CV Therapeutics contracted with Innovex Inc., the sales force arm of Quintiles Transnational Corp., in a deal that entailed only $5 million up front and a $10 million loan upon approval, terms that seem to pale in comparison to big-ticket 1999 collaborations such as the $335 million deal Triangle Pharmaceuticals Inc. signed with Abbott Laboratories for the marketing of six antiviral drug candidates. That collaboration included $118 million in equity funding and $32 million in non-contigent research support.
CV Deal Creates New Model
But the back end was what stood out in the deal that CV Therapeutics touted as the first of its kind for a biotech company. After accounting for saved sales and marketing costs, the Palo Alto, Calif., company estimated it would retain about 90 percent of the profits for the drug. At the same time it will get for five years the use of a dedicated sales force of 75 to 100 people, then have the right to keep that sales force. Also, the deal left the company open to partner outside the U.S., and gave it complete control of all development and marketing decisions. (See BioWorld Today, April 12, 1999, p. 1.)
"I thought it was a remarkable tribute to the deal-doers," Edwards said. "And it was remarkable that not only biotechs recognized the value creation/capture elements of the deal's structure, but their pharma counterparts did as well.
"One might wonder if it exposes the lock-grip of pharma companies," Edwards said, referring to a Spiegelman point that a pharmaceutical partner for ranolazine could have turned right around and contracted with Innovex itself. Biotech companies traditionally have received no more than 50 percent of profits, and usually end up with a lot less in some sort of royalty arrangement. "What works for pharma can work for biotech," he said.

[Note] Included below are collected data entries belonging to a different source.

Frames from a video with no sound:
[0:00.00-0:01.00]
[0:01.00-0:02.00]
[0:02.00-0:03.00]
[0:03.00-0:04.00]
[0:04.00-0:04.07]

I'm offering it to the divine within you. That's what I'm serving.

The other four nominees for the breakthrough deal of 1999 were Abbott and Triangle; AstraZeneca plc and Maxygen Inc. for their molecular breeding alliance for crop improvement; Pfizer Inc. and Arqule Inc. for their combinatorial chemistry partnership; and Schering AG, LeukoSite Inc. and Ilex Oncology Inc. for the marketing agreement for Campath, a humanized monoclonal antibody in development for oncololgy and other indications.
Mediocre Science Holds Europe Back
That the top biotech deals almost always involve U.S. companies does not go unnoticed in Europe. Gottfried Schatz, president of the Swiss Science and Technology Council, opened Wednesday's meeting with an address titled "How can we strengthen European science?"

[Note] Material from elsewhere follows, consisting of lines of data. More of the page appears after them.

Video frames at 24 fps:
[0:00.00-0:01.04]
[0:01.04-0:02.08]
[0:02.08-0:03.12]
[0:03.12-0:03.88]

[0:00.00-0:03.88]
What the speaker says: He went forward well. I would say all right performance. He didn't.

He pointed out that the U.S. and Western Europe have similar populations, gross domestic products and education systems. "Yet, when it comes to groundbreaking medical research [published in scientific journals], two-thirds or more comes from the U.S. We must conclude that Europe does a poor job in developing its scientific talent."

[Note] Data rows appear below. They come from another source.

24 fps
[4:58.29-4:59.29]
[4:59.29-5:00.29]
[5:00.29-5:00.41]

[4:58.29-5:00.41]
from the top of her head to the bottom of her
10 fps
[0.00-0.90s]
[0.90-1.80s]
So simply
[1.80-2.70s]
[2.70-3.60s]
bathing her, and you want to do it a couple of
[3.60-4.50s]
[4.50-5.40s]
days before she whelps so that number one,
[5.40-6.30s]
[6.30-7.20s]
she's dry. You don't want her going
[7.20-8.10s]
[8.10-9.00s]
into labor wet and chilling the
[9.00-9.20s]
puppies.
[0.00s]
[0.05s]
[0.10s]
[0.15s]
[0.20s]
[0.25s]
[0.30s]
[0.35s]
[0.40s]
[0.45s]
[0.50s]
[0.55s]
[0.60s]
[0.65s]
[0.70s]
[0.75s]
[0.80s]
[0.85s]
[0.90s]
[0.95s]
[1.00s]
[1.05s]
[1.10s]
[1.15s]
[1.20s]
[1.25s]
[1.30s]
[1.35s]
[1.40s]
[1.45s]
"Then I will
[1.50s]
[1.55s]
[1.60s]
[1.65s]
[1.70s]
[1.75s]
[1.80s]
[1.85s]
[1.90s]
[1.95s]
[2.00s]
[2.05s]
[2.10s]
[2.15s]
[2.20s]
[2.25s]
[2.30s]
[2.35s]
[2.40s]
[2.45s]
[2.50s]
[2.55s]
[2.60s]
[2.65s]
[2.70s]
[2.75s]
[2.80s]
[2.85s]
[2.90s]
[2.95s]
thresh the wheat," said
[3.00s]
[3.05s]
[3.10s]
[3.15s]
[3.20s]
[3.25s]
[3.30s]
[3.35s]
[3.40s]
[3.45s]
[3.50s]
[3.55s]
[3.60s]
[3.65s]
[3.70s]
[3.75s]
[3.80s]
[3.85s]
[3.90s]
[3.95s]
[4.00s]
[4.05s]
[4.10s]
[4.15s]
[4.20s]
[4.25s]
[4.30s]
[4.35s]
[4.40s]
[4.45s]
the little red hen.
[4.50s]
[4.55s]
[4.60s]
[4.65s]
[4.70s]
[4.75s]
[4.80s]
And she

The reason, he said, stems from the continent's "unwillingness to accept the fact that basic research is inherently elitist. It's done by talented individuals who thrive when working in friendly but intense competition."
Elitism in the performing arts or sports is fine, but it is "politically incorrect" in Europe to have intellectual elites, he said. The result is "an inefficient use of public funds" given disproportionately to mediocre scientists.
"It's a typically European problem," Schatz said. "We lack the political guts. We must have the courage to give research grants to individuals. European research is at a critical crossroads. There is no better way than to focus our resources on our top talent. We must do everything we can for those few individuals who really make a difference."